NOTICE: Why should you know what a Pharmacy Benefits Manager does and how your pharmacy counter costs are impacted by these “middlemen” – Orange Leader
By Debbie Garza, R.Ph.
President and CEO, Texas Pharmacy Association
It’s somewhat gratifying that Congress and the White House are at least trying to address the issue of drug costs. It’s just not fair when rising out-of-pocket costs at the drugstore force some Texans to choose between buying food and buying life-saving drugs like insulin. In their deliberations, however, politicians miss a key aspect of this problem – the role played by pharmacy benefit managers (PBMs). Any serious attempt to reduce out-of-pocket costs for patients must begin by tackling the actions of these relatively obscure, but powerful business intermediaries.
Most people probably don’t know about PBMs or their position in the drug supply chain, but these mysterious middlemen are raising the cost of prescription drugs to increase their own profits. They play a dominant role in determining whether patients can access or afford certain prescriptions, but they operate with little government oversight.
PBMs were originally created to process claims and manage drug formularies, but their role has grown steadily. Now, they claim to be negotiating savings and discounts with drug makers allegedly on behalf of patients. In reality, PBMs have consolidated their power, using their outsized market share to negotiate even bigger discounts from drugmakers. Here’s the problem: None of these negotiated savings are reaching consumers.

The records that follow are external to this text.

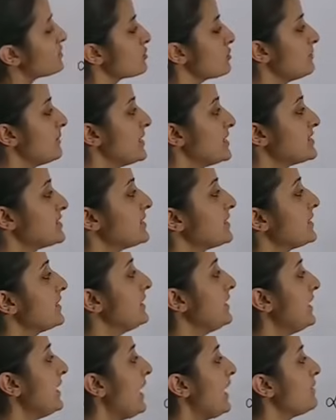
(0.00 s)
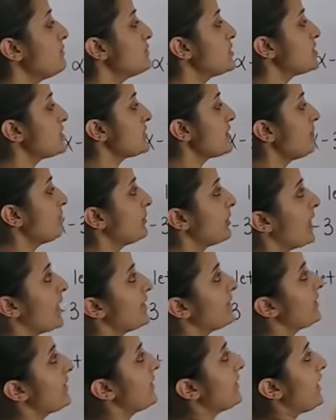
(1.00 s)
So basically I'm just
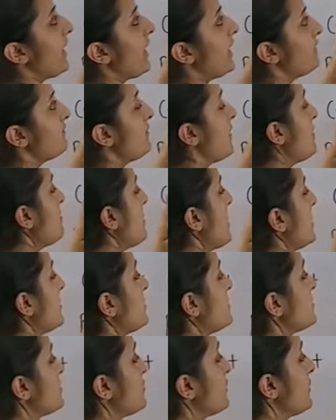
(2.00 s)
subtracting alpha minus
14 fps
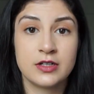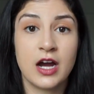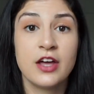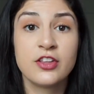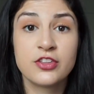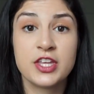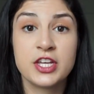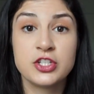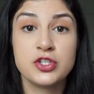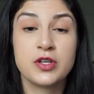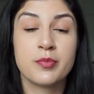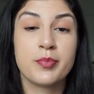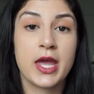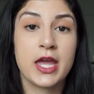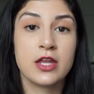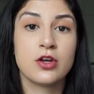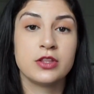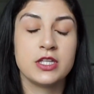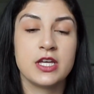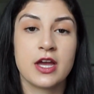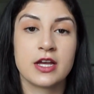Other things you can paint
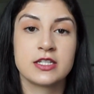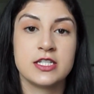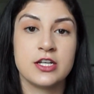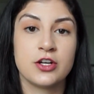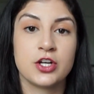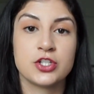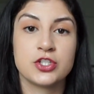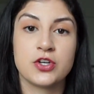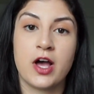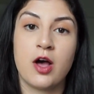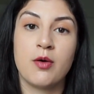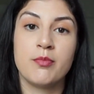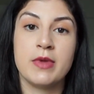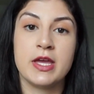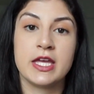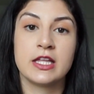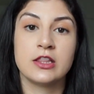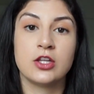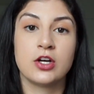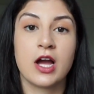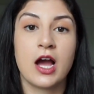on the exterior to help make
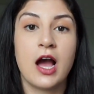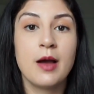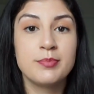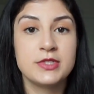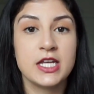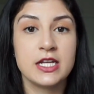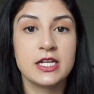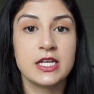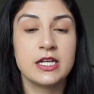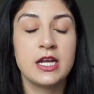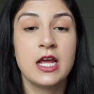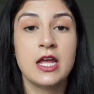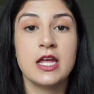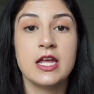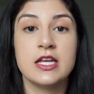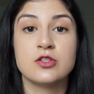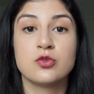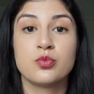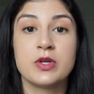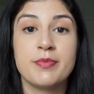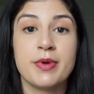it look updated
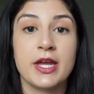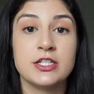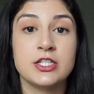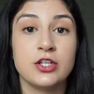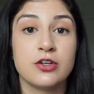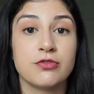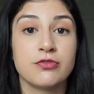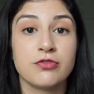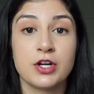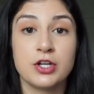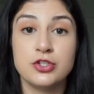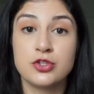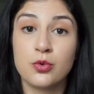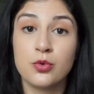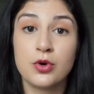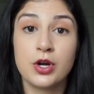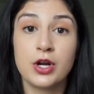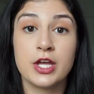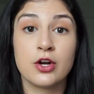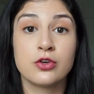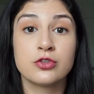is repainting your front
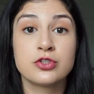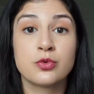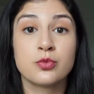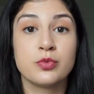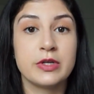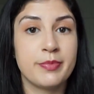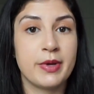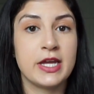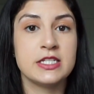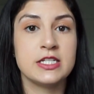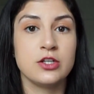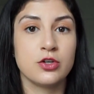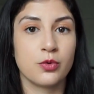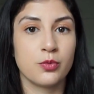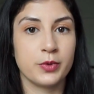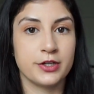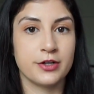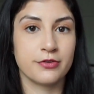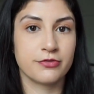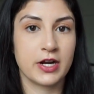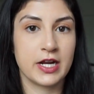door and also repainting your
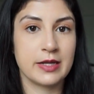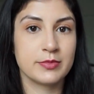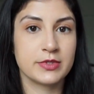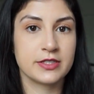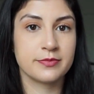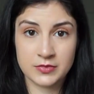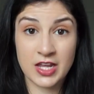window frames.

The Senate Finance Committee found that “PBMs have used their size and aggressive negotiating tactics, such as the threat to exclude drugs from formulas, to obtain more generous discounts, rebates and fees.” While drug companies offer discounts of up to 70%, those savings rarely, if ever, benefit patients. In fact, the PBM discount game often results in higher out-of-pocket costs for patients. A recent university in Southern California to study found that every additional $ 1 in rebates was associated with an increase of $ 1.17 at the pharmacy counter. It is not difficult to understand how it works. The higher the list price of a drug, the larger the discount to the PBM. Thus, intermediaries direct consumers to more expensive drugs.
PBMs can also control where patients get their medications by requiring or enticing the patient to use the PBM’s “preferred pharmacy network”. Looking again at the top three PBMs: one operates the largest drugstore chain in the country and all three have their own mail order pharmacy. PBMs have completely eliminated independent pharmacies, making it even less of a service to patients, especially in underserved or rural areas. The Rural Policy Research Institute reported that between 2003 and 2018, around one in six independent rural pharmacy had to close its doors permanently. The Institute of Drug Channels also found that fewer than 20,000 independent pharmacies in rural and urban areas were still afloat in 2020, with that number declining for five consecutive years.
In addition, the three largest PBMs are owned or owned by health insurance companies, and control over 76% of the US prescription drug market. Insurers work with their own PBMs to decide which drugs will generate the biggest profits, then try to refer patients to their affiliated pharmacies. Do you see the problem?
Being a PBM pays off, but they don’t seem to add much constructive value to the healthcare system. PBMs do not research or develop new therapies. They don’t diagnose or treat patients. Yet PBMs have a virtual monopoly on the drug supply chain and ultimately make it more difficult for patients to access or purchase their drugs.
If President Biden and our leaders in Congress are sincere about using government to foster competition and transparency to help reduce out-of-pocket costs for patients, tackling PBMs would be the place to start.